Cooling 8x Titan RTX in a server chassis

hi,
We have a Supermicro 4028GR-TR Server which we would like to fill with 8 Nvidia Titan RTX GPUs. It has to be Titan RTX because they have a great price/performance ratio in our application.
The problem is: with the cooler on the Titan RTX there is no way to get rid of all the heat in a tightly packed server chassis. There is just no space for the cooler to take in air in from the side (~5mm space to the next card) or exhaust on top (~5mm up to the closed off top cover of the server). The totally closed pci slot cover don’t help either.
Preliminary testing showed at least 25% performance drop off after 30s because of overheating. Does anyone have any ideas how to get around that problem?
thanks

Custom loop watercooling?

Other than halving your GPU count to leave a 2 slot gap between cards I cannot see a solution that does not involve (semi-)custom hardware.
Server cards have passive coolers, no fans just one big fin array along the length of the card. Your server seems to have plenty of fans, so if you could replace the stock coolers with a passive cooler, you might be able to get better performance.
But you will have trouble sourcing appropriate coolers, unless you can find a bunch of dead server cards with coolers that you can jerry-rig onto your Titans.

The Quadro RTX card coolers may be able to fit on them, but I don’t think they have been released yet. Also, I doubt you could buy just the cooler for it.

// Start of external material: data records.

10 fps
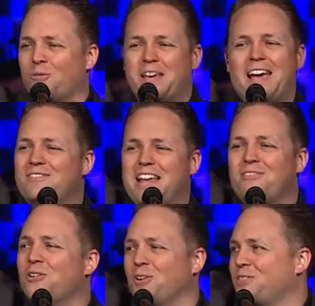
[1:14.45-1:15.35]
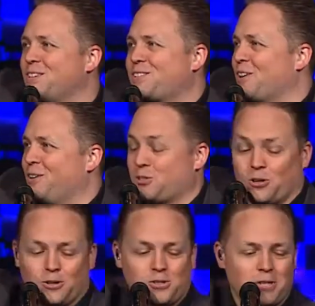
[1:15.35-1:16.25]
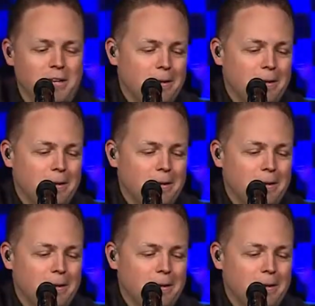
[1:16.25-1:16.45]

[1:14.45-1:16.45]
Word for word: We have never heard this song, church,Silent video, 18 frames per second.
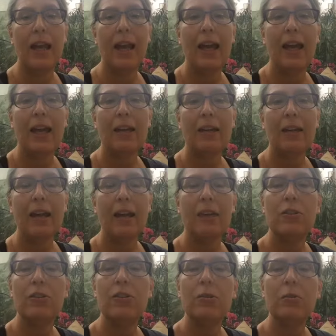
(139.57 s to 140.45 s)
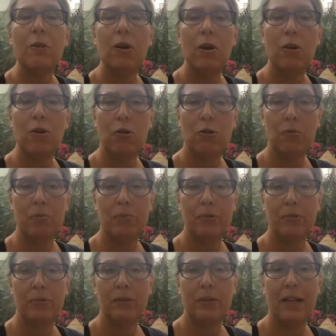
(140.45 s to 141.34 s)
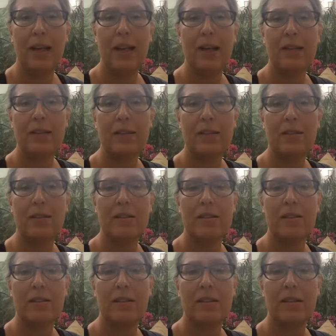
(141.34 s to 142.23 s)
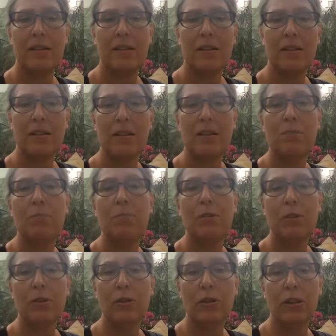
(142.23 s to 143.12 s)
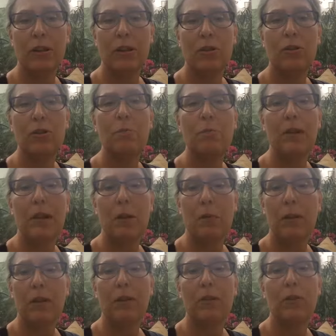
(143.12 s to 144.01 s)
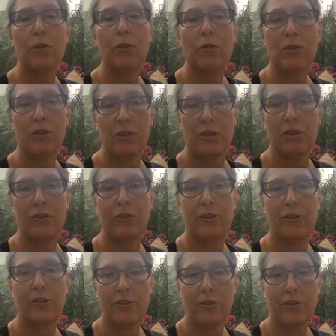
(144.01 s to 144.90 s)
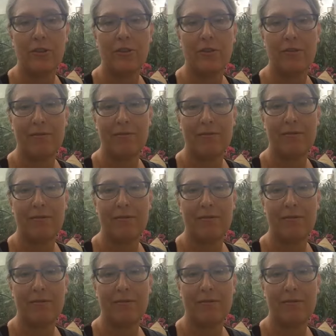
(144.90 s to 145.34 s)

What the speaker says: And I do hope that this book could be one of those starters.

That or get a second server and distribute the GPU’s across them if you can

1 Like

I ran into this once. After a LOT of teeth gnashing our fix was to retool the top cover of the case for forced air exhaust.

We used weather stripping around the top of the case so the fans in the chassis forced air out the top of the case.

You can use cardboard and Saran wrap to prototype the solution. The 5mm gap isn’t a big deal for intake if the rpm on the midboard fans are high enough.

Once we were done we went to a local machinist and they used their bending brake and a couple jigs to make us a fit-alike cover that would exhaust the hot air out the top

2 Likes

watercooling isn’t an option for 2 reasons:

  • it would require complete retooling of the top cover to make space for inlet/oulet ports
  • too risky for a 24/7 running machine in a company…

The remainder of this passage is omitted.